Re: [PATCH 1/1] mm/madvise: enhance lazyfreeing with mTHP in madvise_free

From: Yin Fengwei
Date: Tue Feb 27 2024 - 03:34:01 EST




On 2/27/24 15:54, Barry Song wrote:
> On Tue, Feb 27, 2024 at 8:42 PM Yin Fengwei <fengwei.yin@xxxxxxxxx> wrote:
>>
>>
>>
>> On 2/27/24 15:21, Barry Song wrote:
>>> On Tue, Feb 27, 2024 at 8:11 PM Barry Song <21cnbao@xxxxxxxxx> wrote:
>>>>
>>>> On Tue, Feb 27, 2024 at 8:02 PM Yin Fengwei <fengwei.yin@xxxxxxxxx> wrote:
>>>>>
>>>>>
>>>>>
>>>>> On 2/27/24 14:40, Barry Song wrote:
>>>>>> On Tue, Feb 27, 2024 at 7:14 PM Yin Fengwei <fengwei.yin@xxxxxxxxx> wrote:
>>>>>>>
>>>>>>>
>>>>>>>
>>>>>>> On 2/27/24 10:17, Barry Song wrote:
>>>>>>>>> Like if we hit folio which is partially mapped to the range, don't split it but
>>>>>>>>> just unmap the mapping part from the range. Let page reclaim decide whether
>>>>>>>>> split the large folio or not (If it's not mapped to any other range,it will be
>>>>>>>>> freed as whole large folio. If part of it still mapped to other range,page reclaim
>>>>>>>>> can decide whether to split it or ignore it for current reclaim cycle).
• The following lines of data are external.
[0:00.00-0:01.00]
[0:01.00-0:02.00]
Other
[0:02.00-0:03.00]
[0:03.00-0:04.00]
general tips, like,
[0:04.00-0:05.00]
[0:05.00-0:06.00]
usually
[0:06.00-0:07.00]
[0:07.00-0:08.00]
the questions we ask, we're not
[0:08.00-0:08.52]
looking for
>>>>>>>> Yes, we can. but we still have to play the ptes check game to avoid adding
>>>>>>>> folios multiple times to reclaim the list.
>>>>>>>>
>>>>>>>> I don't see too much difference between splitting in madvise and splitting
>>>>>>>> in vmscan. as our real purpose is avoiding splitting entirely mapped
>>>>>>>> large folios. for partial mapped large folios, if we split in madvise, then
>>>>>>>> we don't need to play the game of skipping folios while iterating PTEs.
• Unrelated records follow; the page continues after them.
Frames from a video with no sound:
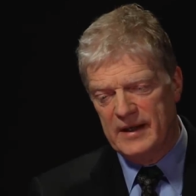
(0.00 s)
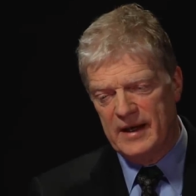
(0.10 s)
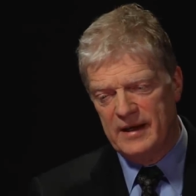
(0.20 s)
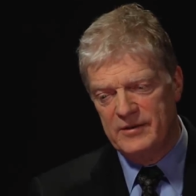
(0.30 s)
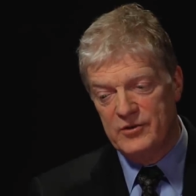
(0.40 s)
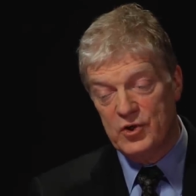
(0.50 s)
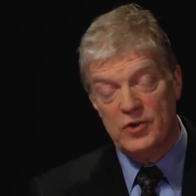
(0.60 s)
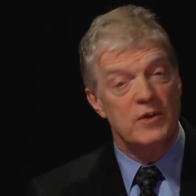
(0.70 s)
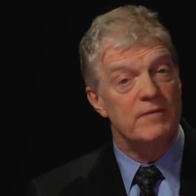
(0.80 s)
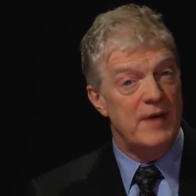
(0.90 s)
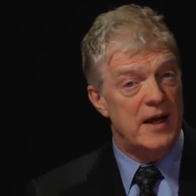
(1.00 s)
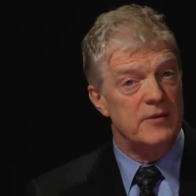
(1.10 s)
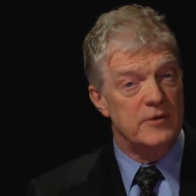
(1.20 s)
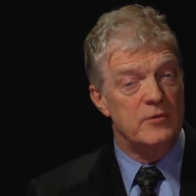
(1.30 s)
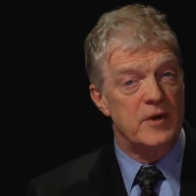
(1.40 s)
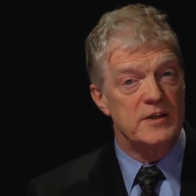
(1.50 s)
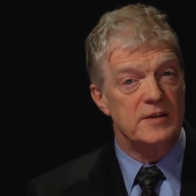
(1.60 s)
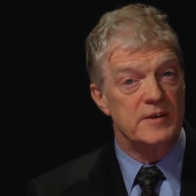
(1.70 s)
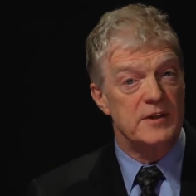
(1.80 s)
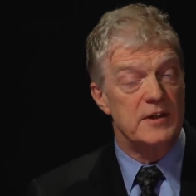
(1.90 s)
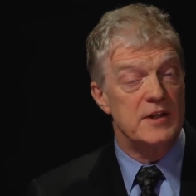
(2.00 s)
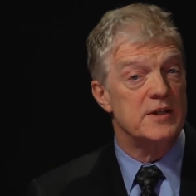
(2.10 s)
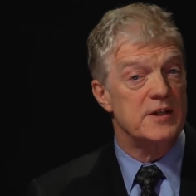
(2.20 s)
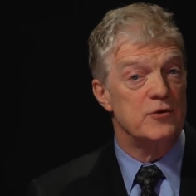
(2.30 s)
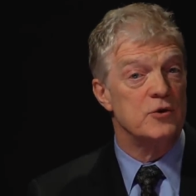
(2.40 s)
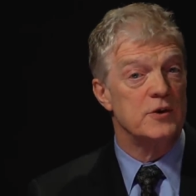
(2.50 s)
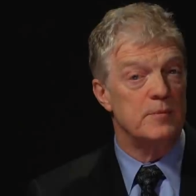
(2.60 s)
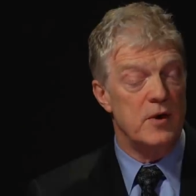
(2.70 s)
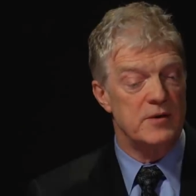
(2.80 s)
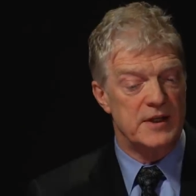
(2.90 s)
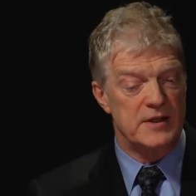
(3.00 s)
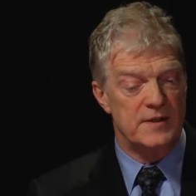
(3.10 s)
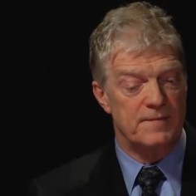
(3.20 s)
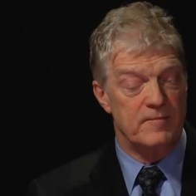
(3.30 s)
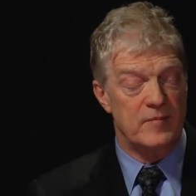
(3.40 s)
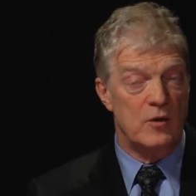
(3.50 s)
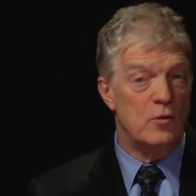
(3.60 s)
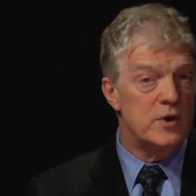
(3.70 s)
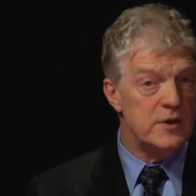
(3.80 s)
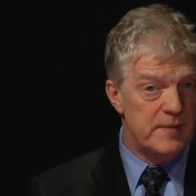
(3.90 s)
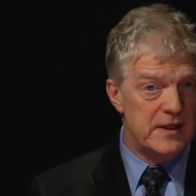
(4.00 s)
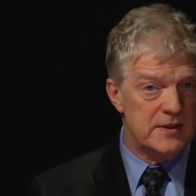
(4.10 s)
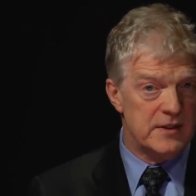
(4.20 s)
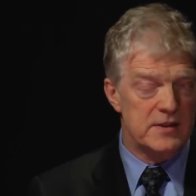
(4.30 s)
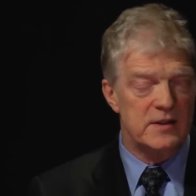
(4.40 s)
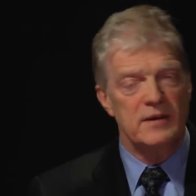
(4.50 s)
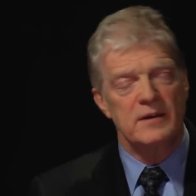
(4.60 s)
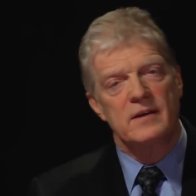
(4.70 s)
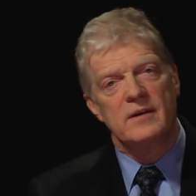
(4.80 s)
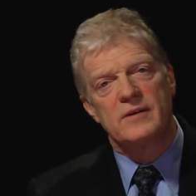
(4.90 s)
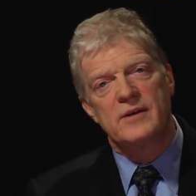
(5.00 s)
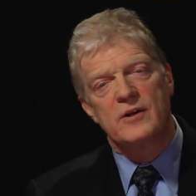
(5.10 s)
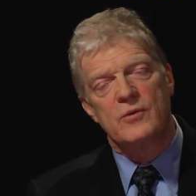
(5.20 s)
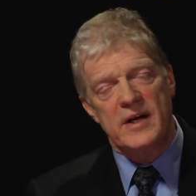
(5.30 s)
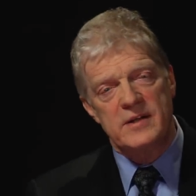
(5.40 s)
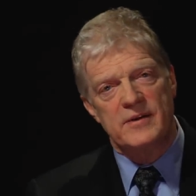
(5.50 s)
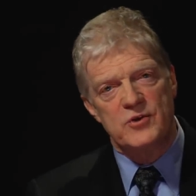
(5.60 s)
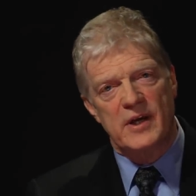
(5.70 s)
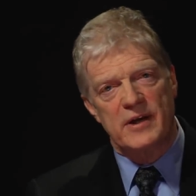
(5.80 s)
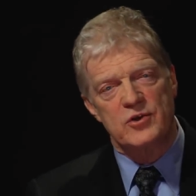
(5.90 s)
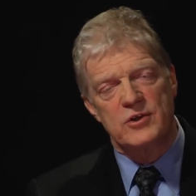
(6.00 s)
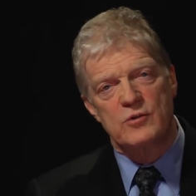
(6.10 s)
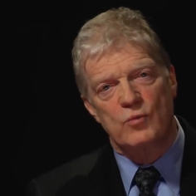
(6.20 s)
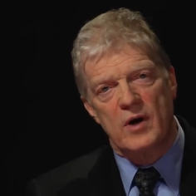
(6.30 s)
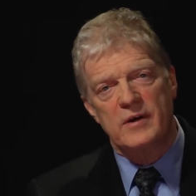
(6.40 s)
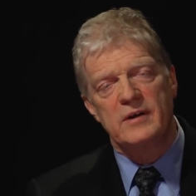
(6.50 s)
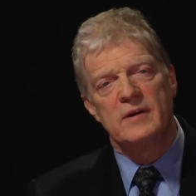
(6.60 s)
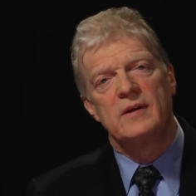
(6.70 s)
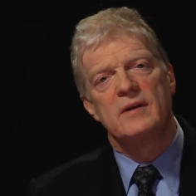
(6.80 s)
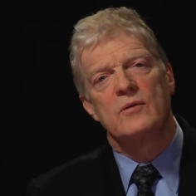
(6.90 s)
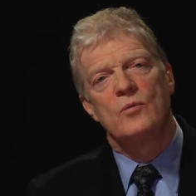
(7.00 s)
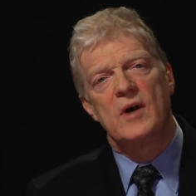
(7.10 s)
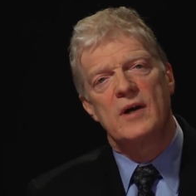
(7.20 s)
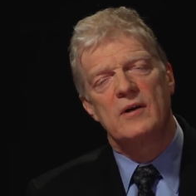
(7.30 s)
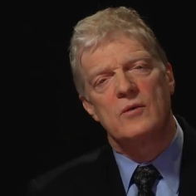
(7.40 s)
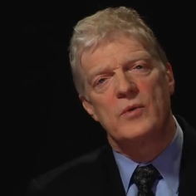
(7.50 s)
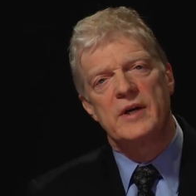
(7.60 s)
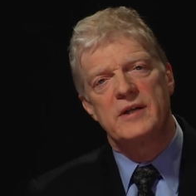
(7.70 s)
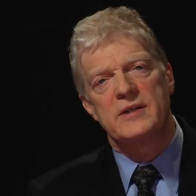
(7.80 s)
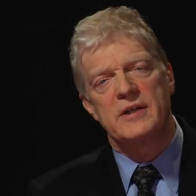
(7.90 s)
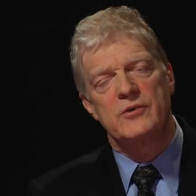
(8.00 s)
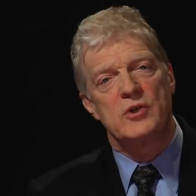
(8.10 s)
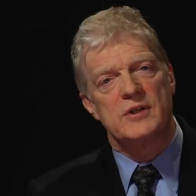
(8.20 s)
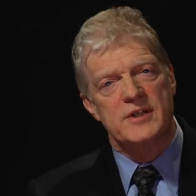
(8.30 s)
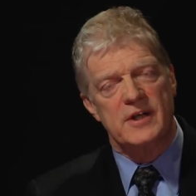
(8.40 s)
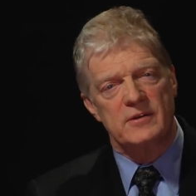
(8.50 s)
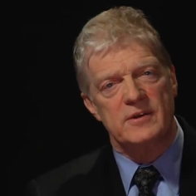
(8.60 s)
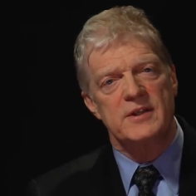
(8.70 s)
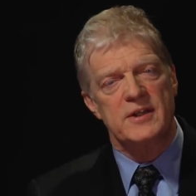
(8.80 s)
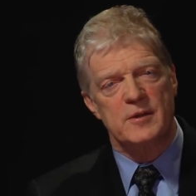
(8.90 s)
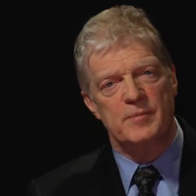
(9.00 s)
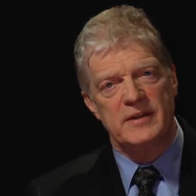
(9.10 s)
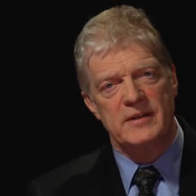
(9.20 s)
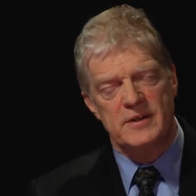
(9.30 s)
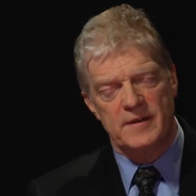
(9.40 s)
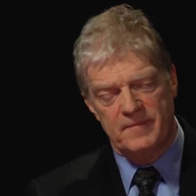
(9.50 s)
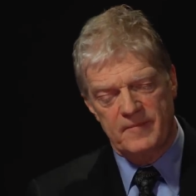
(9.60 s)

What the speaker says: And judging value in creativity is essential to the process. What it means is that a creative education is one where we teach skills and disciplines.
>>>>>>>> if we don't split in madvise, we have to make sure the large folio is only
>>>>>>>> added in reclaimed list one time by checking if PTEs belong to the
>>>>>>>> previous added folio.
>>>>>>>
>>>>>>> If the partial mapped large folio is unmapped from the range, the related PTE
>>>>>>> become none. How could the folio be added to reclaimed list multiple times?
>>>>>>
>>>>>> in case we have 16 PTEs in a large folio.
>>>>>> PTE0 present
>>>>>> PTE1 present
>>>>>> PTE2 present
>>>>>> PTE3 none
>>>>>> PTE4 present
>>>>>> PTE5 none
>>>>>> PTE6 present
>>>>>> ....
>>>>>> the current code is scanning PTE one by one.
>>>>>> while scanning PTE0, we have added the folio. then PTE1, PTE2, PTE4, PTE6...
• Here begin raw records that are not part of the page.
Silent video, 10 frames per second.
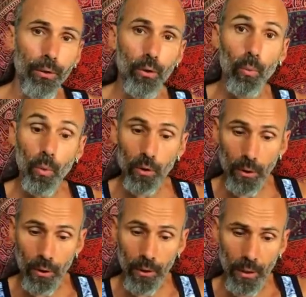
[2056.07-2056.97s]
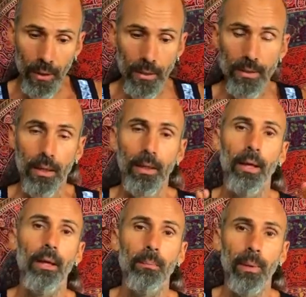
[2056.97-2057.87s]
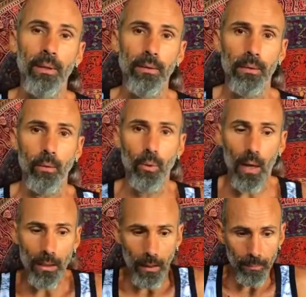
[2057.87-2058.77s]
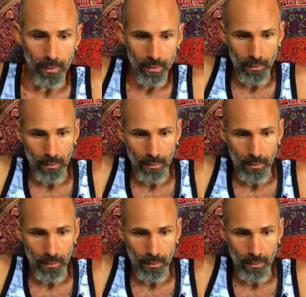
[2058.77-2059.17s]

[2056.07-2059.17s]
The water is an element who adapts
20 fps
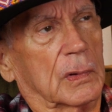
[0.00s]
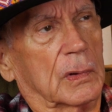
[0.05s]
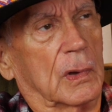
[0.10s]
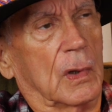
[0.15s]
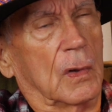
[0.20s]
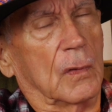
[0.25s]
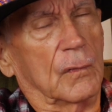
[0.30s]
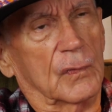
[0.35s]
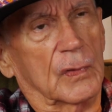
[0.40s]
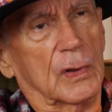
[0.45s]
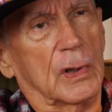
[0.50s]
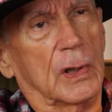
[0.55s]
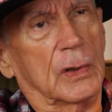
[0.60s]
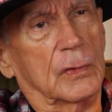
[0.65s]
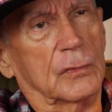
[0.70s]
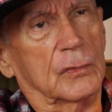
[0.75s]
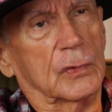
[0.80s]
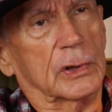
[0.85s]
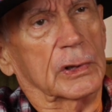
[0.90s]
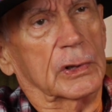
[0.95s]
over
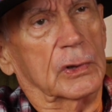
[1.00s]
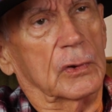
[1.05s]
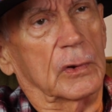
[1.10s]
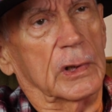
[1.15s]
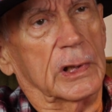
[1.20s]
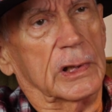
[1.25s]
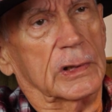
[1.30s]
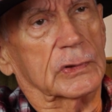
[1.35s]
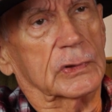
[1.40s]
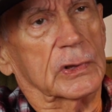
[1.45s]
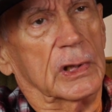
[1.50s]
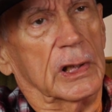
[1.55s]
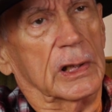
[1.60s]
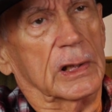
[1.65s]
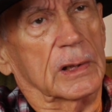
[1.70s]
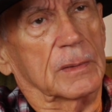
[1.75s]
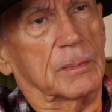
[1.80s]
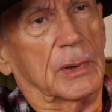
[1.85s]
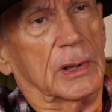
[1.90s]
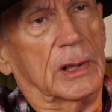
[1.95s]
100 creeks
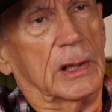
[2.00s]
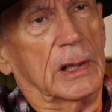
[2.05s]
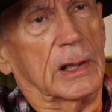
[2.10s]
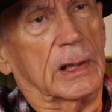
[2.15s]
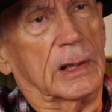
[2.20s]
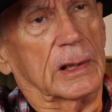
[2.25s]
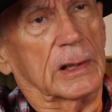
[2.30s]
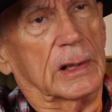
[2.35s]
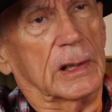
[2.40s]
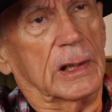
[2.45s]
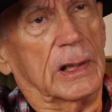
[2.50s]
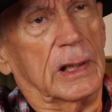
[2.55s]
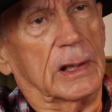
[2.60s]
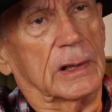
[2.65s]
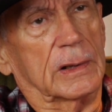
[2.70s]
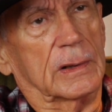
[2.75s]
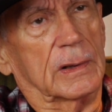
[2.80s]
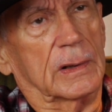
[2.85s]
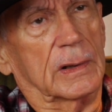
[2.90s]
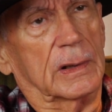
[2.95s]
stayed behind
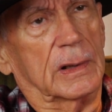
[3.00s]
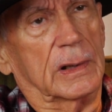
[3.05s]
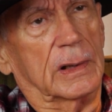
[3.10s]
in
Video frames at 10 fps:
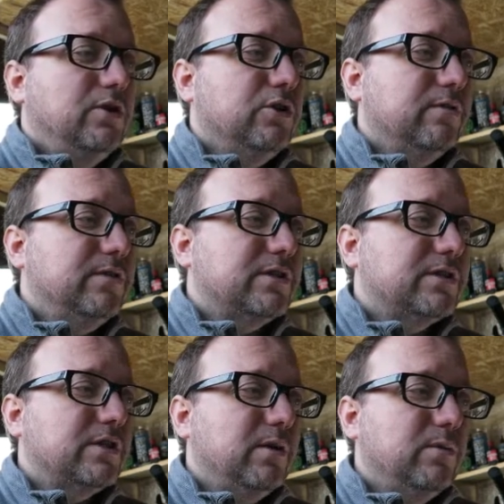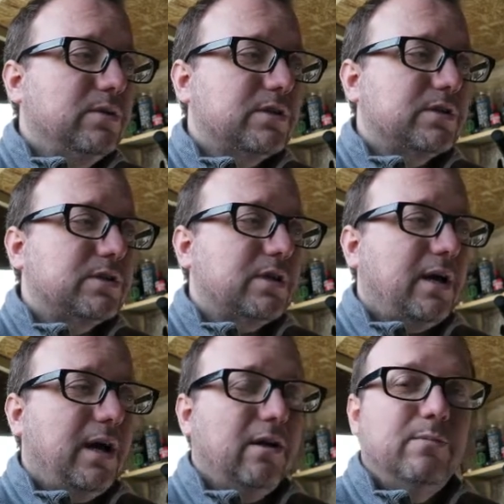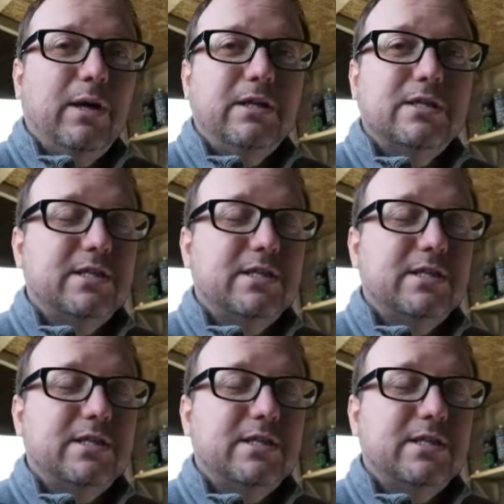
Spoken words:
Jonathan Stokes, hello mate.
>>>>> No. Before detect the folio is fully mapped to the range, we can't add folio
>>>>> to reclaim list because the partial mapped folio shouldn't be added. We can
>>>>> only scan PTE15 and know it's fully mapped.
>>>>
>>>> you never know PTE15 is the last one mapping to the large folio, PTE15 can
>>>> be mapping to a completely different folio with PTE0.
>>>>
>>>>>
>>>>> So, when scanning PTE0, we will not add folio. Then when hit PTE3, we know
>>>>> this is a partial mapped large folio. We will unmap it. Then all 16 PTEs
>>>>> become none.
>>>>
>>>> I don't understand why all 16PTEs become none as we set PTEs to none.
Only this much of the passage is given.